For normalizing the dataset

This helps in normalizing the data and bringing them in a range of 0-1.

def scalify_min_max(np_dataframe):
    minimum_array=np.amin(np_dataframe,axis=0)
    maximum_array=np.amax(np_dataframe,axis=0)
    range_array = maximum_array-minimum_array

    scaled = (np_dataframe-minimum_array)/range_array
    return scaled

For calculating the accuracy

def accuracy_calculator(Y_out,Y):
    accuracy=np.sum(np.logical_not(np.logical_xor(Y_out,Y)))/Y.shape[0]
    true_positives=np.sum(np.logical_and(Y_out,Y))
    false_positives=np.sum(np.logical_and(Y_out,np.logical_not(Y)))
    false_negatives=np.sum(np.logical_and(np.logical_not(Y_out),Y))
    precision=true_positives/(true_positives+false_positives)
    recall=true_positives/(true_positives+false_negatives)
    print("Precision:",precision,".Recall:",recall)
    F1_score=precision*recall/(precision+recall)
    return [accuracy,precision,recall,F1_score]

For preparing the dataset – creating train/val/test splits

def pre_data_prep(filename,dest_fileloc):
    with open(filename,'rb') as f:
        gzip_fd=gzip.GzipFile(fileobj=f)
        next(gzip_fd)#Skip first row
        diabetes_df = loadtxt(gzip_fd,delimiter=',',dtype=np.float32)
    Y=diabetes_df[:,-1]
    scaled_diabetes_df = scalify_min_max(diabetes_df[:,:-1])
    concat_diabetes = np.concatenate((scaled_diabetes_df,np.array([Y]).T),axis=1)
    savetxt(dest_fileloc,concat_diabetes,delimiter=',')

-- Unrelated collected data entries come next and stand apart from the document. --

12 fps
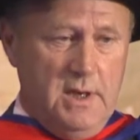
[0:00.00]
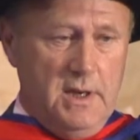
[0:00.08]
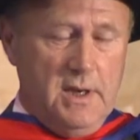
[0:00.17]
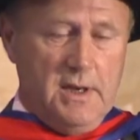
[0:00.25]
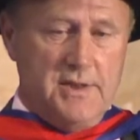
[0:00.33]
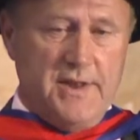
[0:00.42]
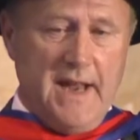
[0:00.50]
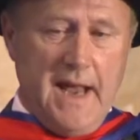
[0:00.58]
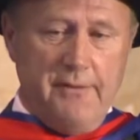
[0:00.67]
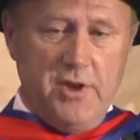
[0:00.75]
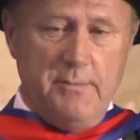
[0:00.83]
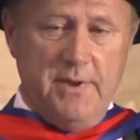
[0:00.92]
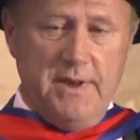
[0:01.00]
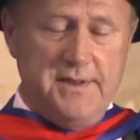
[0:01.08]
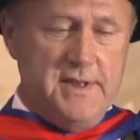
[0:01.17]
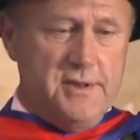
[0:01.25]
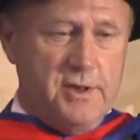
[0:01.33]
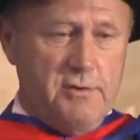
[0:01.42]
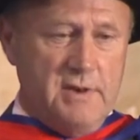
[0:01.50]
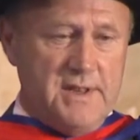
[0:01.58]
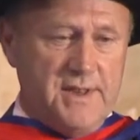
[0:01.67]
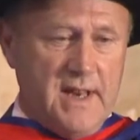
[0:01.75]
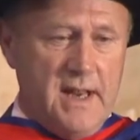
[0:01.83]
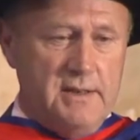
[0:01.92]
because they have the ability to
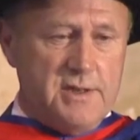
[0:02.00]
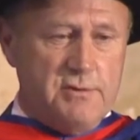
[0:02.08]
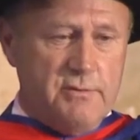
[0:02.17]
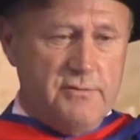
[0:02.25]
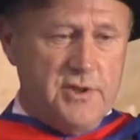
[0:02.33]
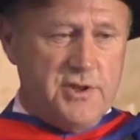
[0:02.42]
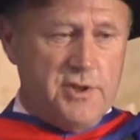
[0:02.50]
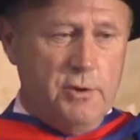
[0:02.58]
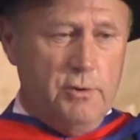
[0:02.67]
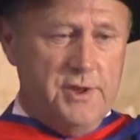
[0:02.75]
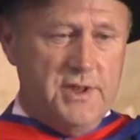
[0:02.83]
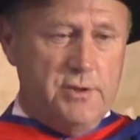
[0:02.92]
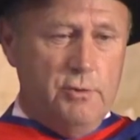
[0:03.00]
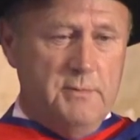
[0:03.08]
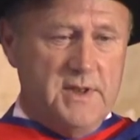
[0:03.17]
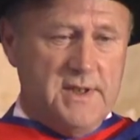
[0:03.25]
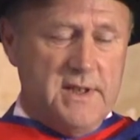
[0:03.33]
create a cancer of the soul that is almostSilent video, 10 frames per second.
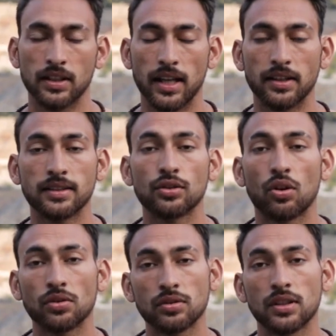And this is
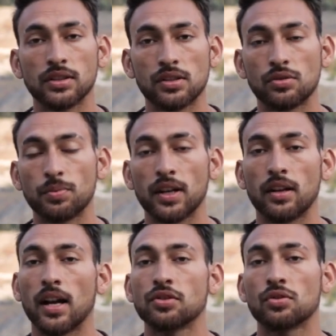also considered to be a
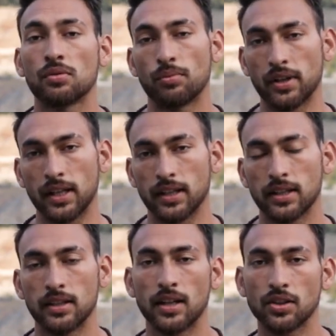natural breathing.
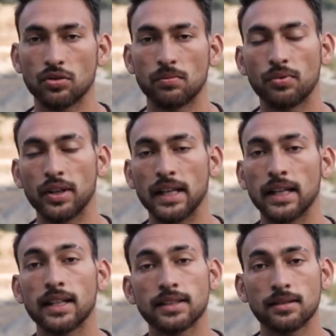Natural
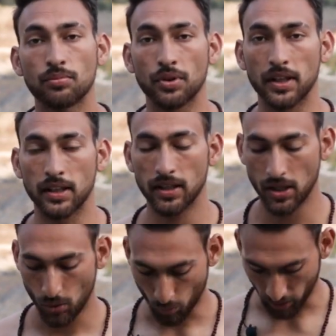breathing is the breathing
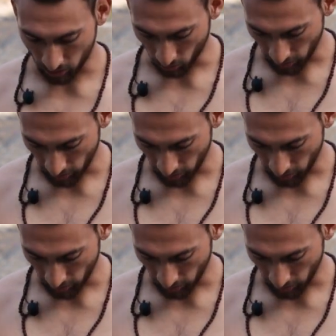where you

def dataprep(fileloc,split):
    assert len(split) == 3
    assert sum(split) == 1
    diabetes_data = loadtxt(fileloc,delimiter=',',dtype=np.float32)
    Y=np.array([diabetes_data[:,-1]]).T
    classes = np.unique(Y)
    assert len(classes) == 2
    X=diabetes_data[:,:-1]
    data_size=X.shape[0]
    print(data_size,X.shape,Y.shape)

    split_size=int(split[0]*data_size)
    val_split=int(split[0]*data_size)
    X_train=X[:split_size]
    X_val=X[split_size:split_size+val_split]
    X_test=X[split_size+val_split:]
    Y_train=Y[:split_size]
    Y_val=Y[split_size:split_size+val_split]
    Y_test=Y[split_size+val_split:]
    return X_train,X_val,X_test,Y_train,Y_val,Y_test

Evaluation function

For for finding accuracy of learned model on the test dataset.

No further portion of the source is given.